When you give the entries again, keep every word as it stands and drop the pictures.

(Dataset records Opens)

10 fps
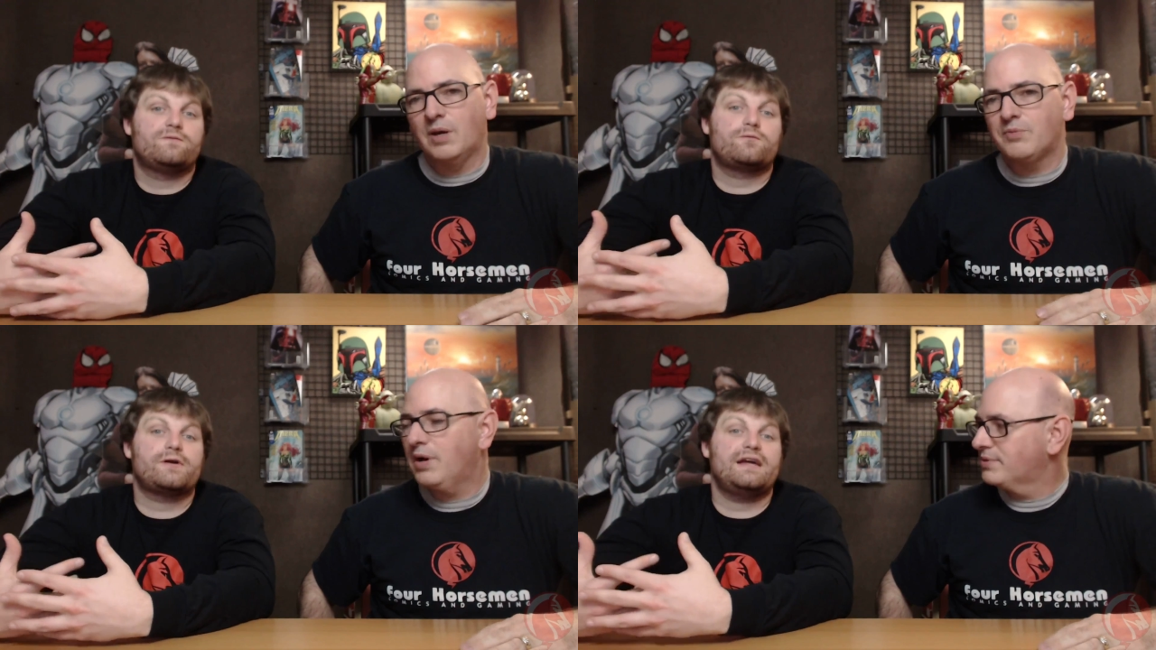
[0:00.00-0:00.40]

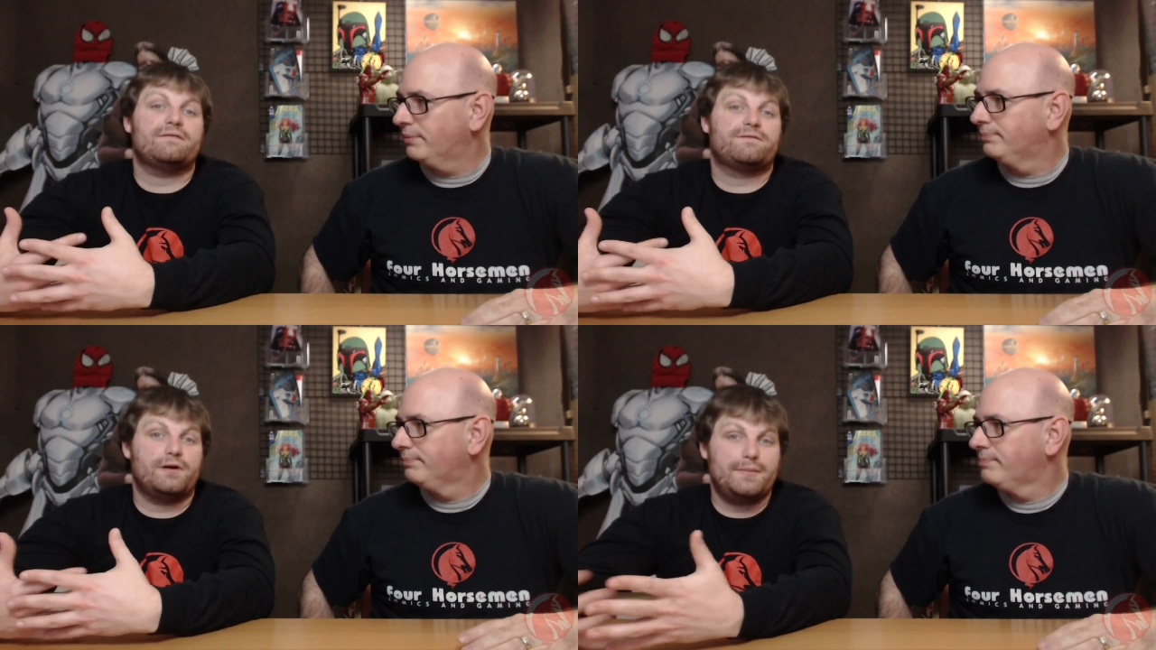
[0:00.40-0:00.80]
Speaker 1: Free
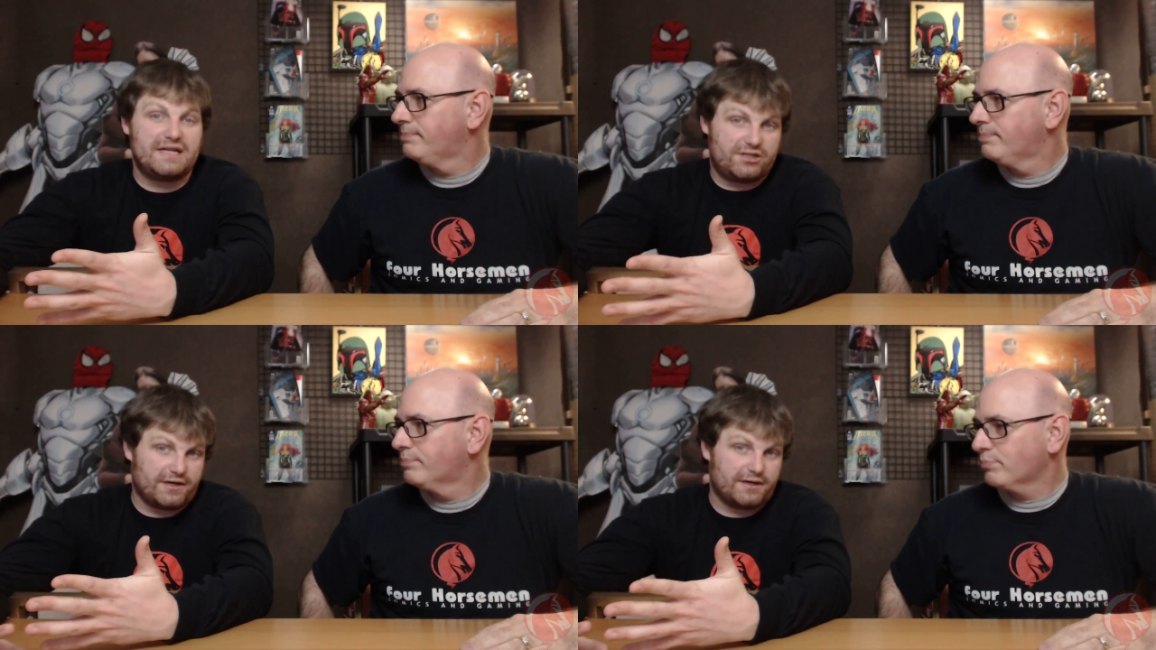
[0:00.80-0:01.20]
free
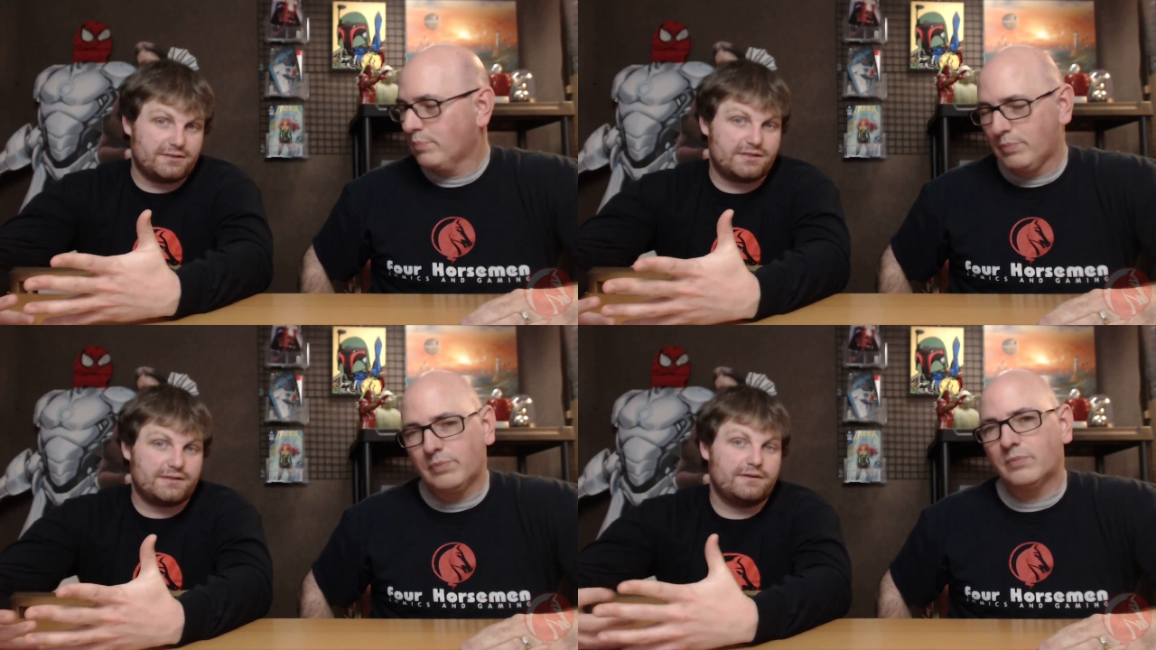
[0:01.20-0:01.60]
Magic
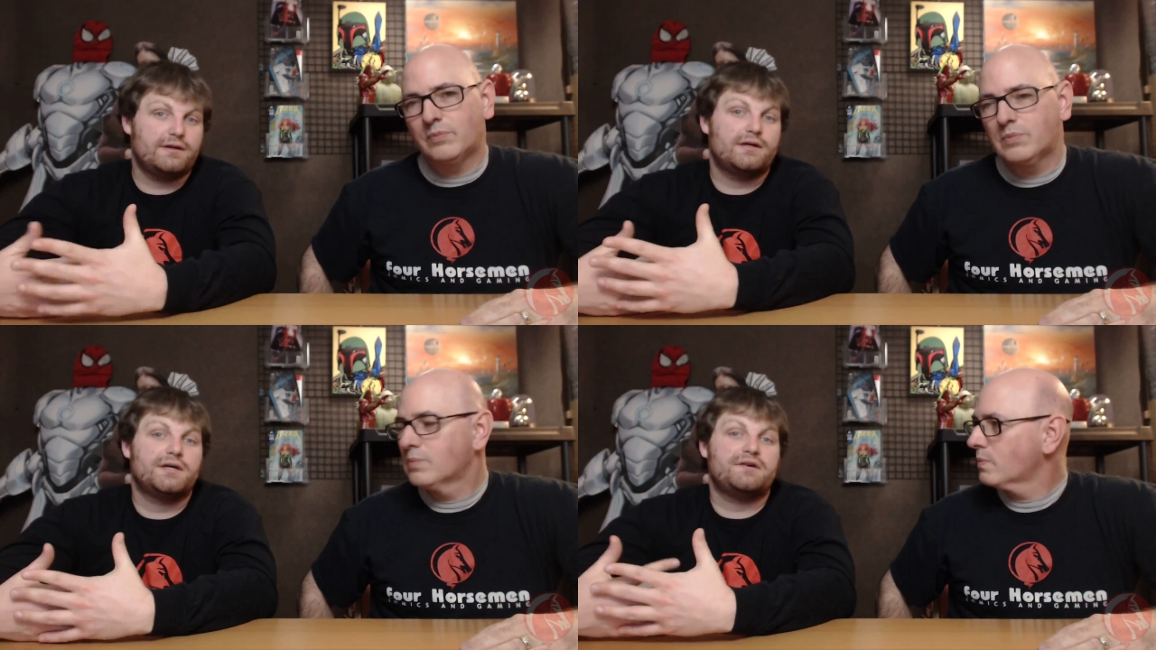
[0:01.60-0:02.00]
cards
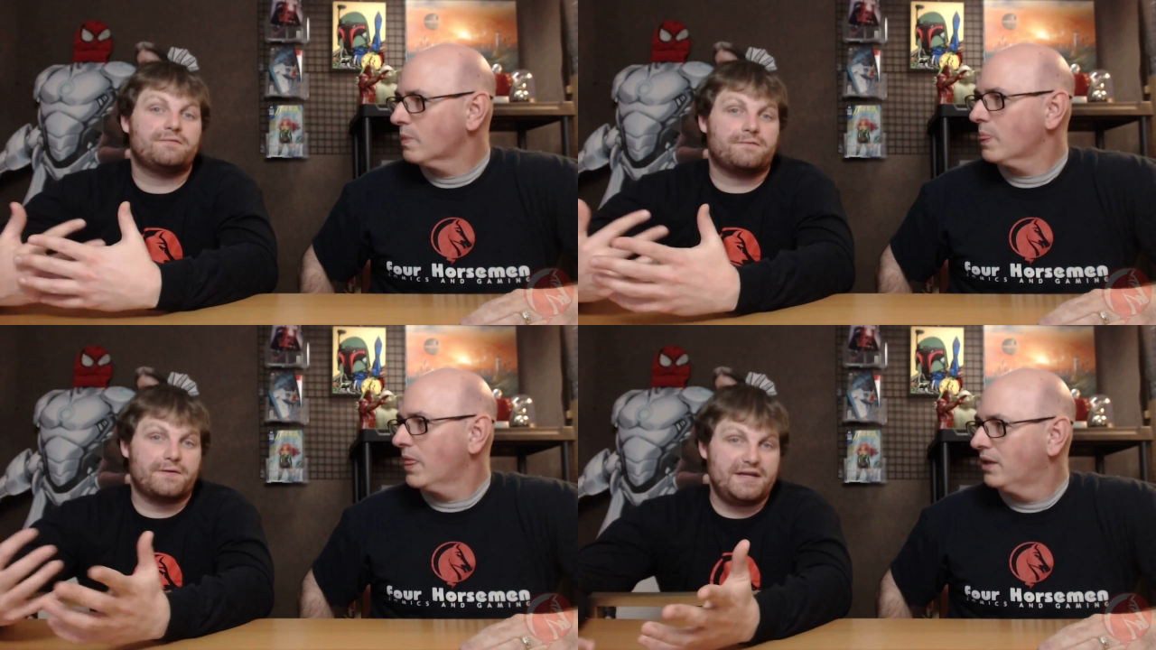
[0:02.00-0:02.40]

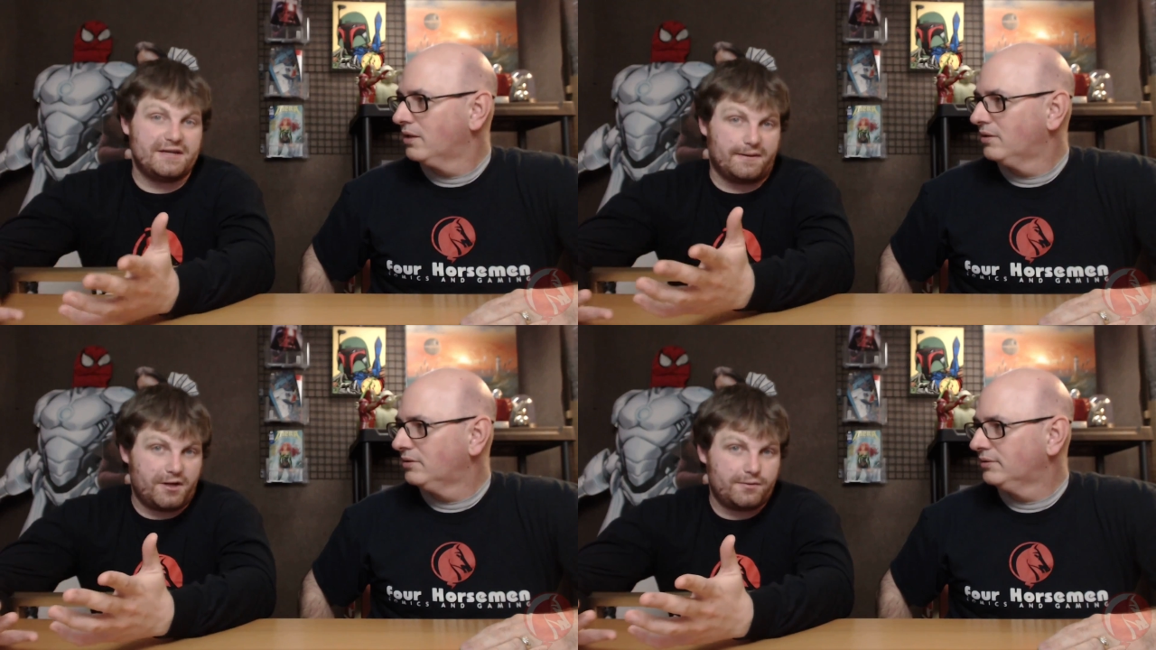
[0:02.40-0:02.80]
free
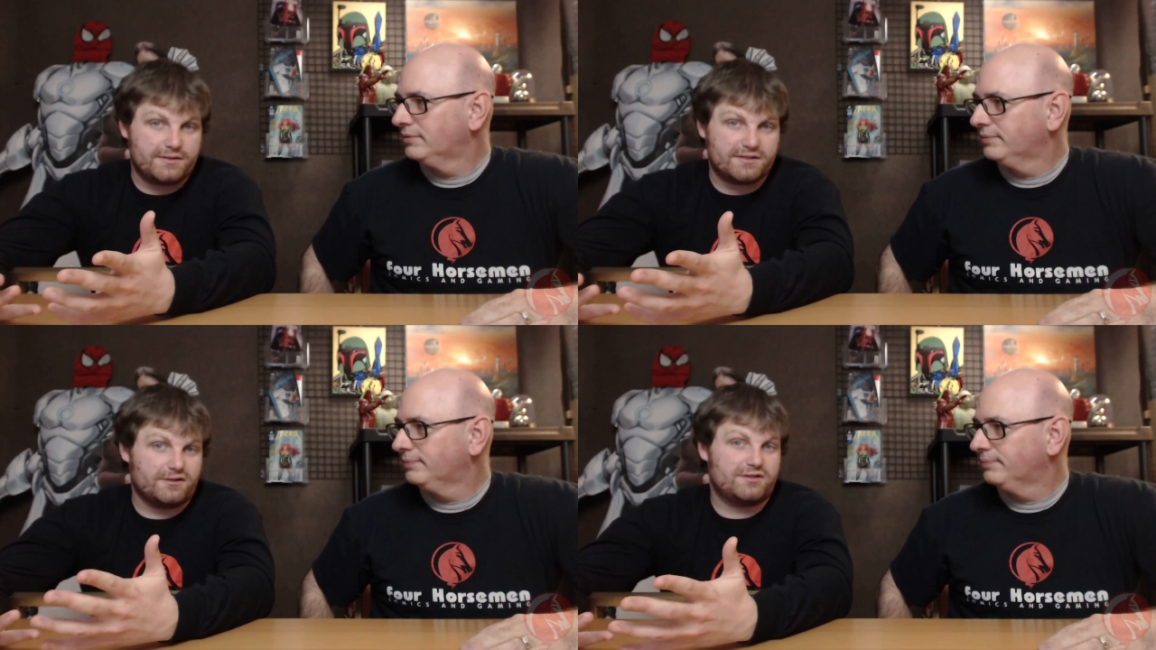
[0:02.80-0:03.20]
demo
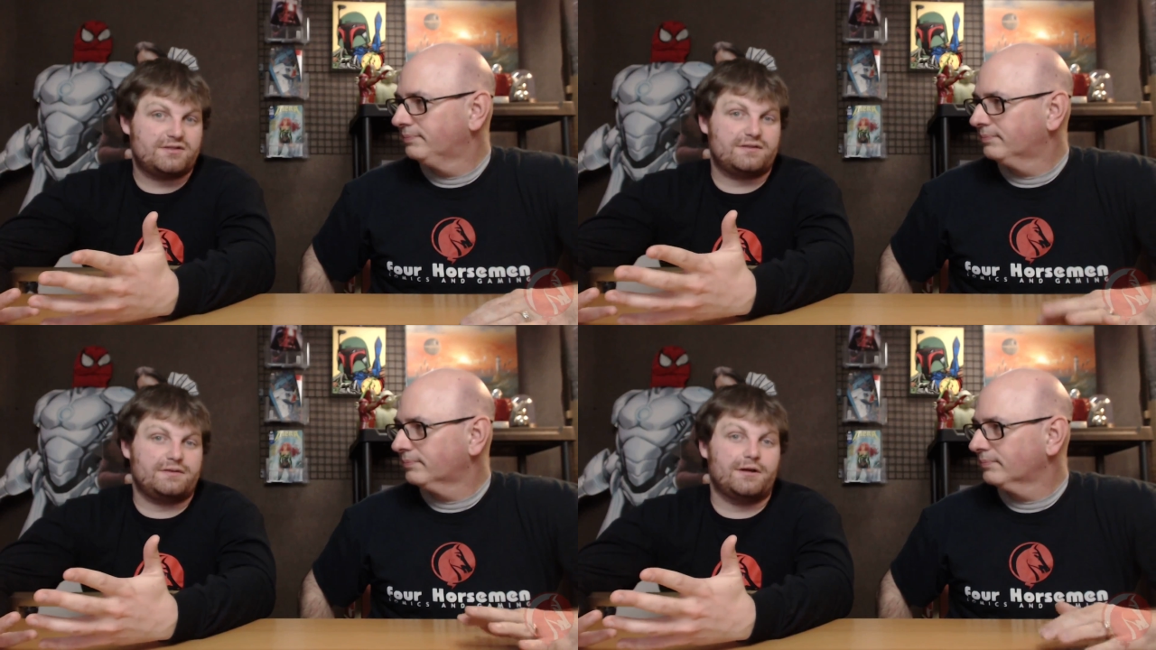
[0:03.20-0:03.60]
as long
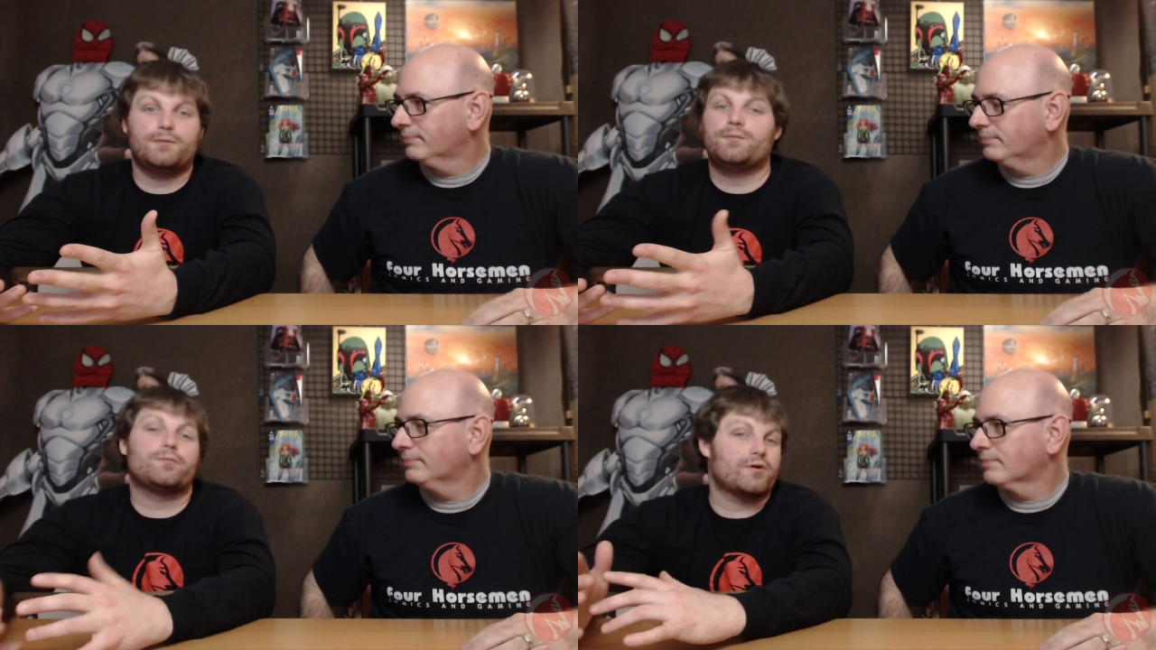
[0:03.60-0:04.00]
as you know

(Dataset records Closes)

Output below
10 fps
[0:00.00-0:00.40]

[0:00.40-0:00.80]
Speaker 1: Free
[0:00.80-0:01.20]
free
[0:01.20-0:01.60]
Magic
[0:01.60-0:02.00]
cards
[0:02.00-0:02.40]

[0:02.40-0:02.80]
free
[0:02.80-0:03.20]
demo
[0:03.20-0:03.60]
as long
[0:03.60-0:04.00]
as you know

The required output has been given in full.